Sawyer's The Christmas Anna Angel, with illustrations by Kate Seredy , won the Caldecott Honor for illustrations in 1945. After Sawyer's daughter Margaret (McCloskey ) married the talented, whimsical illustrator Robert McCloskey, mother and son-in-law collaborated on Journey Cake, Ho!; it won a Caldecott Medal in 1954. In addition to her many children's stories, Sawyer wrote The Way of the Storyteller in 1942 to instruct others in the art of storytelling. The book, which offers samples for storytelling, became a classic guide for teachers, and in 1965 Sawyer made a recording entitled Ruth Sawyer: Storyteller.

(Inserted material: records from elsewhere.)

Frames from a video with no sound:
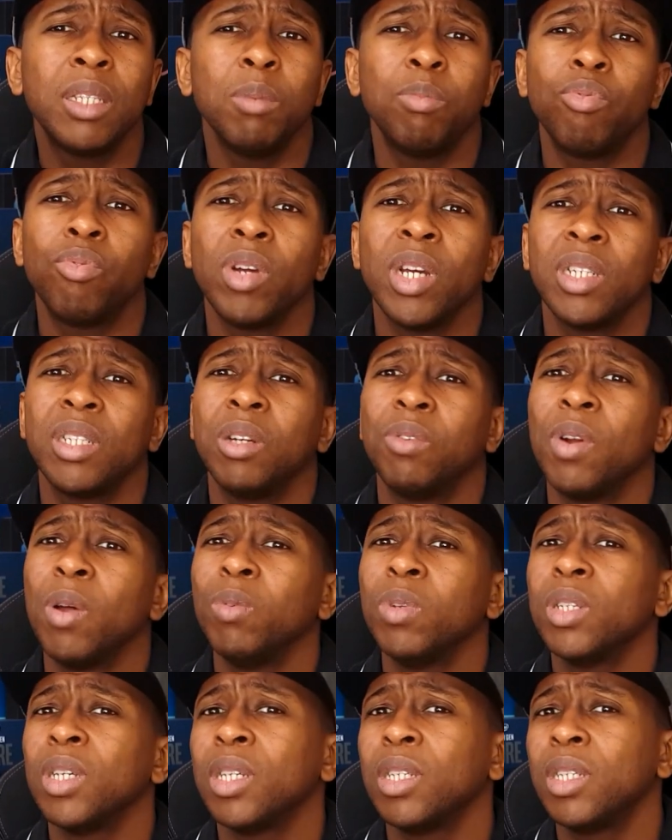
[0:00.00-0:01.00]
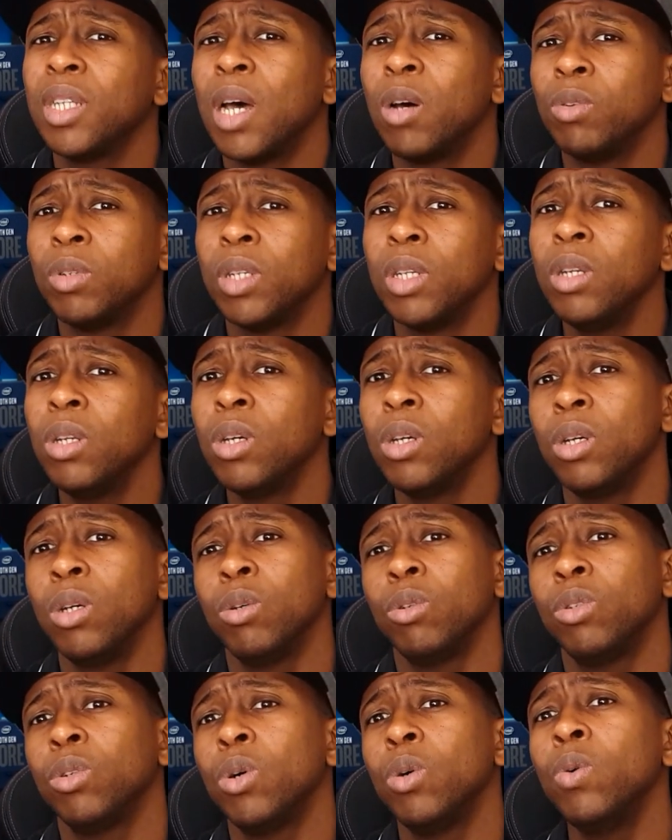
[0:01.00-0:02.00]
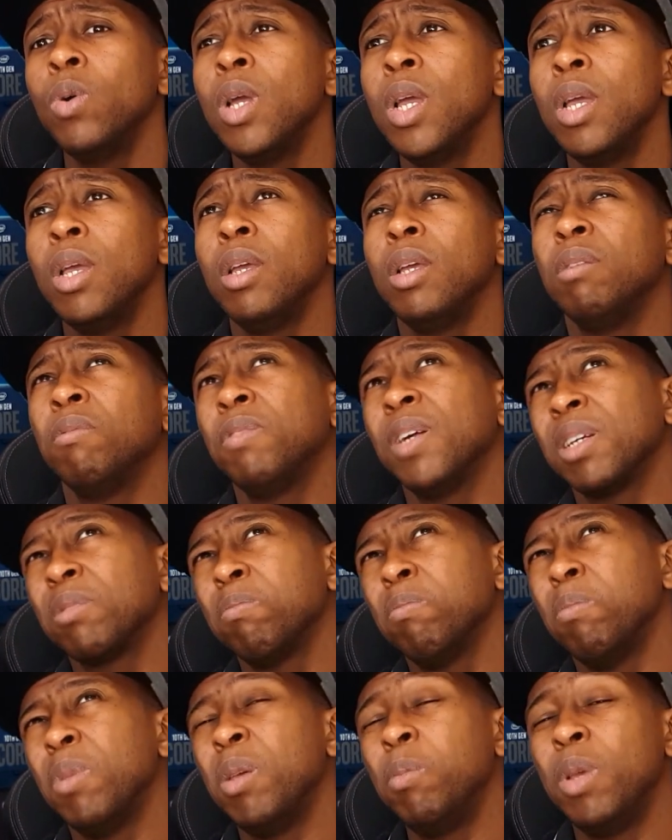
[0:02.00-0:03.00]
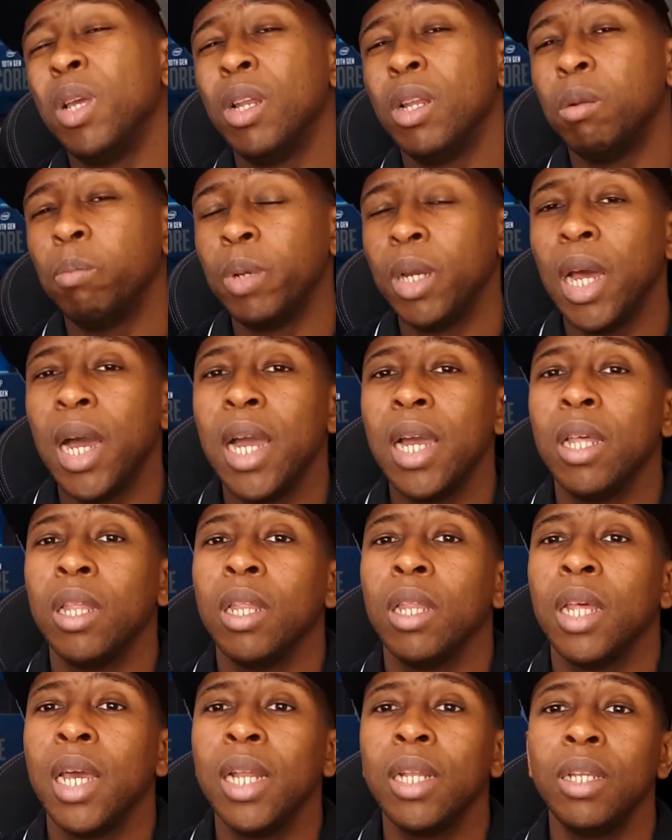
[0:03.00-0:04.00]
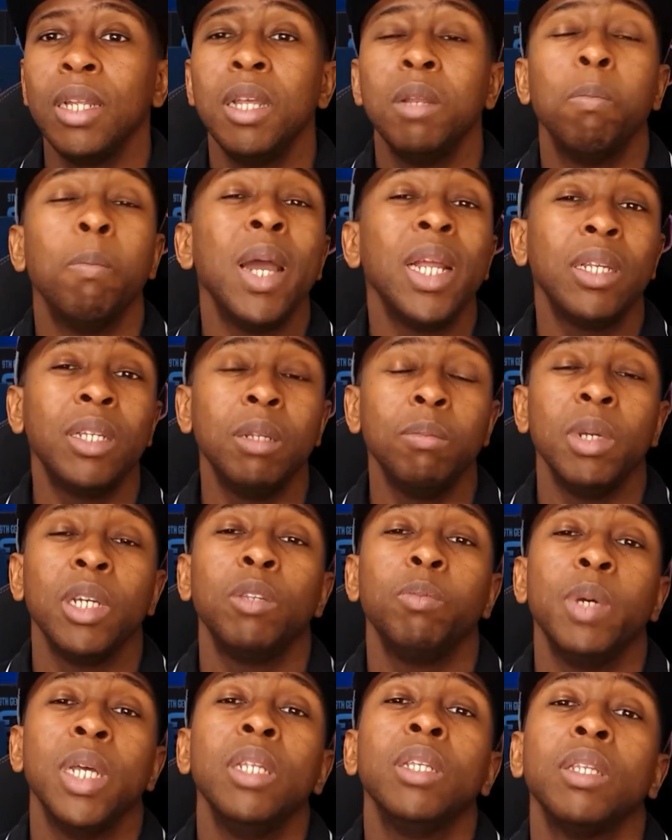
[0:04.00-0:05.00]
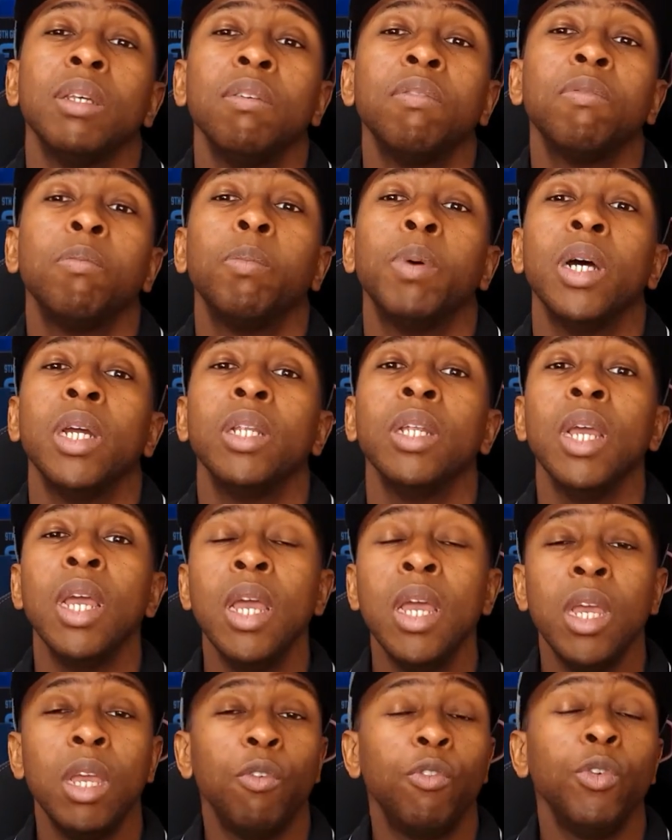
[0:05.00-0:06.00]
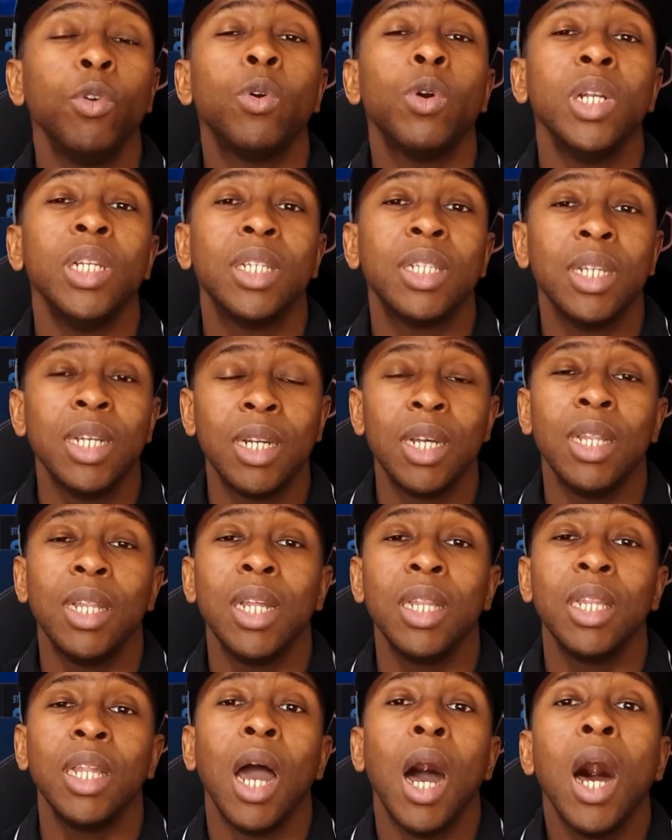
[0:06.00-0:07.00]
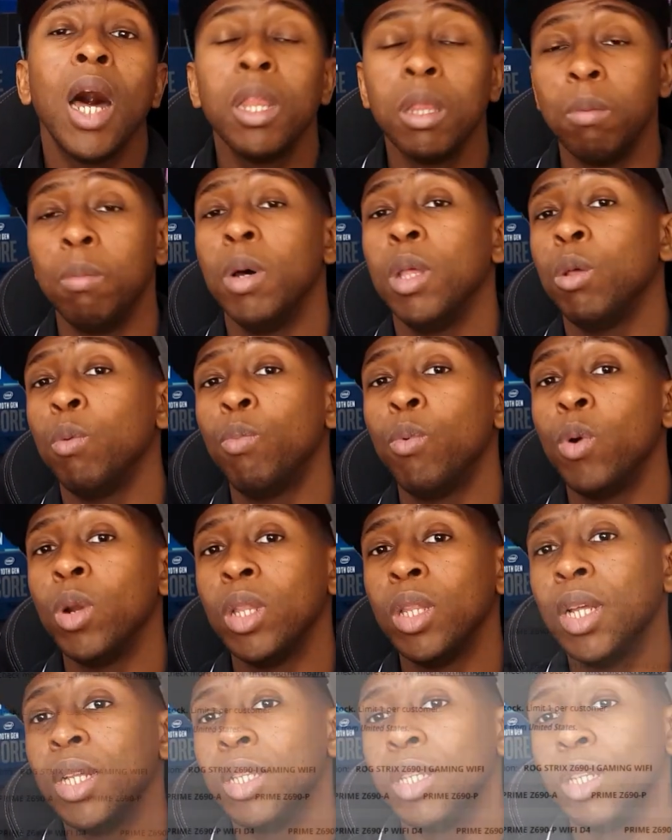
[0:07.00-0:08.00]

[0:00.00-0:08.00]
a price around $6,000 or so. In fact, maybe a little bit higher than that. It might seem expensive, but if you consider that the other motherboard that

Sawyer, who was particularly fond of sailing, fishing, and berry-picking, retired with her husband to Gull Rock, in Hancock, Maine, in 1946. They spent their winters in Florida and later moved to Boston, where Sawyer continued her storytelling activities at the Boston Public Library. The couple's final move was to the Hancock House Nursing Home in Lexington, Massachusetts, where Durand died in 1967. Sawyer died of a gastrointestinal hemorrhage on June 3, 1970.

sources:

Contemporary Authors. Vols. 73–76. Detroit, MI: Gale Research, 1978.

Dictionary of Literary Biography. Vol. 22. Detroit, MI: Gale Research, 1983.

Kunitz, Stanley J., and Howard Haycraft, eds. Twentieth Century Authors. NY: H.W. Wilson, 1942.

Sicherman, Barbara, and Carol Hurd Green, eds. Notable American Women: The Modern Period. Cambridge, MA: The Belknap Press of Harvard University, 1980.